La lingua della Giustizia

Intervenendo all’inaugurazione a Bergamo della Scuola superiore della Magistratura, Umberto Bossi ha dichiarato testualmente: «Io mi sento più sicuro se vado a farmi giudicare da un magistrato che capisce il mio dialetto». L’aspetto più preoccupante è forse che questa frase, pronunciata da un ministro, sia passata sostanzialmente inosservata, travolta dalle polemiche politiche.
Questo concetto è radicalmente sbagliato per vari motivi. Sul piano politico, perché tende a marcare la divisione geografica del paese; sul piano culturale, perché sostiene che le specificità locali vadano contrapposte e non integrate; sul piano economico, perché i paesi che crescono riescono a inserire non solo i cittadini di altre regioni, ma persino immigrati da altri paesi (non oso immaginare come si sentirebbe Bossi con un magistrato nato, che so?, in Senegal…); sul piano linguistico, perché non ha senso parlare di dialetti di ambiti territoriali ampi (la Padania): le parlate italiane variano da paese a paese, da contrada a contrada, e il dialetto non va sterilmente contrapposto alla lingua nazionale.

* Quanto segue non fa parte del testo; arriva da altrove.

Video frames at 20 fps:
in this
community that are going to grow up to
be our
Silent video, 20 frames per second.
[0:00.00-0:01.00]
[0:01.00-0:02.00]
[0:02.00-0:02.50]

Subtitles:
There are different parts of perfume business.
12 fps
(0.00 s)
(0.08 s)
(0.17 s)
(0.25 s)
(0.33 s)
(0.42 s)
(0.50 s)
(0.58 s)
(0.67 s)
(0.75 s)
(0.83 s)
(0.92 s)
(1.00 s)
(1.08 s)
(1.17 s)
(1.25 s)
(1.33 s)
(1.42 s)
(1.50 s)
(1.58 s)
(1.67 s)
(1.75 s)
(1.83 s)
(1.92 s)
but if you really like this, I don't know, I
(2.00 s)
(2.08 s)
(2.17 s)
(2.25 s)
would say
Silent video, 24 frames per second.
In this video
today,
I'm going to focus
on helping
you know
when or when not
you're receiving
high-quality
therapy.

C’è una frase bellissima che mi è venuta in mente leggendo questa dichiarazione: «L’uomo che trova dolce la sua patria non è che un tenero principiante; colui per il quale ogni terra è come la propria è già un uomo forte; ma solo è perfetto colui che si sente straniero in ogni luogo» (Ugo da San Vittore).
In ogni caso, mi convinco sempre di più che il linguaggio pubblico non sia solamente un termometro di civiltà, ma proprio il cuore del problema. Per questa ragione va salutata con soddisfazione la nuova edizione aggiornata – in libreria da qualche giorno – di «Lti – La lingua del Terzo Reich» (Giuntina) del filologo Victor Klemperer: un libro straordinario che riassume la notazioni linguistiche dello studioso ebreo nel corso dei dodici anni di nazismo. Approfondire il peggiore stupro linguistico della storia ci salverà?